Prominent Republicans are paying their respects to Donald Rumsfeld, the controversial defense secretary and longtime GOP powerbroker who passed away Wednesday.
In a statement, former President George W. Bush — whom Rumsfeld architected the Iraq War under — hailed what he called Rumsfeld’s “steady service as a wartime secretary of defense — a duty he carried out with strength, skill, and honor.”
“A period that brought unprecedented challenges to our country and to our military also brought out the best qualities in Secretary Rumsfeld,” the 43rd president said in a statement. “A man of intelligence, integrity, and almost inexhaustible energy, he never paled before tough decisions, and never flinched from responsibility.
“He brought needed and timely reforms to the Department of Defense, along with a management style that stressed original thinking and accountability. As Commander in Chief, I especially appreciated how Don took his job personally and always looked out for the interests of our servicemen and women. He was a faithful steward of our armed forces, and the United States of America is safer and better off for his service.”
“All his life, he was good-humored and big-hearted, and he treasured his family above all else. Laura and I are very sorry to learn of Don’s passing, and we send our deepest sympathy to Joyce and their children,” he said, referencing former First Lady Laura Bush. “We mourn an exemplary public servant and a very good man.”
Senate Minority Leader Mitch McConnell (R-Ky.) remembered Rumsfeld as an “American patriot who served his country honorably and tirelessly.”
“Donald Rumsfeld’s decades of service began and ended among the brave men and women working to keep America safe. His time on active duty in the Navy began a distinguished career that elevated his talents to the highest levels of policymaking and public leadership. At every step of the way, Donald Rumsfeld led with conviction and a cutting intellect.”
House Minority Leader Kevin McCarthy (R-Calif.) honored the length of Rumsfeld’s service to the country, noting how he was both the nation’s youngest and second oldest defense secretary over the course of his life.
“Donald Rumsfeld leaves behind a long and distinguished career at the highest levels of government. A man of skill, vision, and verve, he first served in elected office at the age of 30 as a Member of Congress in the People’s House. He served under four Presidents, becoming both the youngest and the second oldest man to serve as Secretary of Defense,” the top ranking House Republican said.
“In all of these roles, Rumsfeld confronted the unique challenges facing our country with honor, integrity, and distinction, especially with his passionate advocacy for our heroes that serve in uniform and his steady leadership in the aftermath of the September 11 attacks.”
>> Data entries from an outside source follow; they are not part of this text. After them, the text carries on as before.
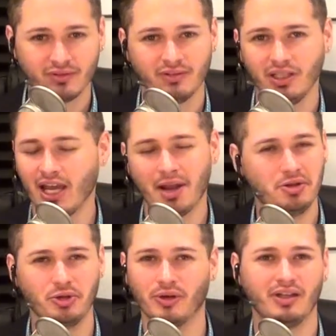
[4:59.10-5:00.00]
You got to
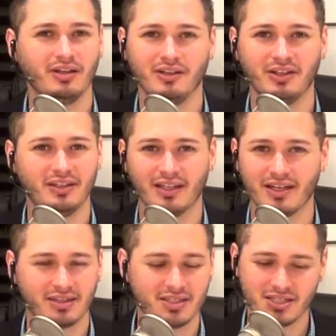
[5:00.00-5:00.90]
do it. it.
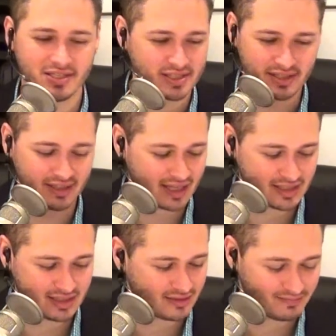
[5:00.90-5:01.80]
Like, this isn't,
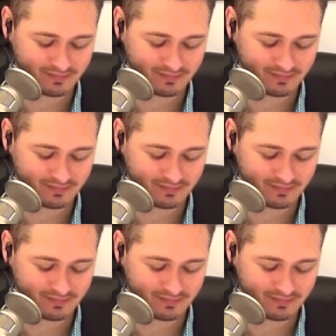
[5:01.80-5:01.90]
that's,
Rep. Liz Cheney (R-Wyo.), who knew Rumsfeld on a personal level through her father, former Vice President Dick Cheney, called him “a great patriot” and touted his “unparalleled” military service.
“He was somebody who I knew all my life who was a mentor and a role model and somebody who will be tremendously missed, and the nation will be forever grateful for his service,” she said.
The Illinois native passed away at his home in Taos, New Mexico, surrounded by his family.
Sen. Lindsey Graham (R-SC) tweeted that he was “very sad” to hear of the former defense secretary’s passing.
“While we had our differences, Secretary Rumsfeld was a great patriot who loved our military and our men and women in uniform.”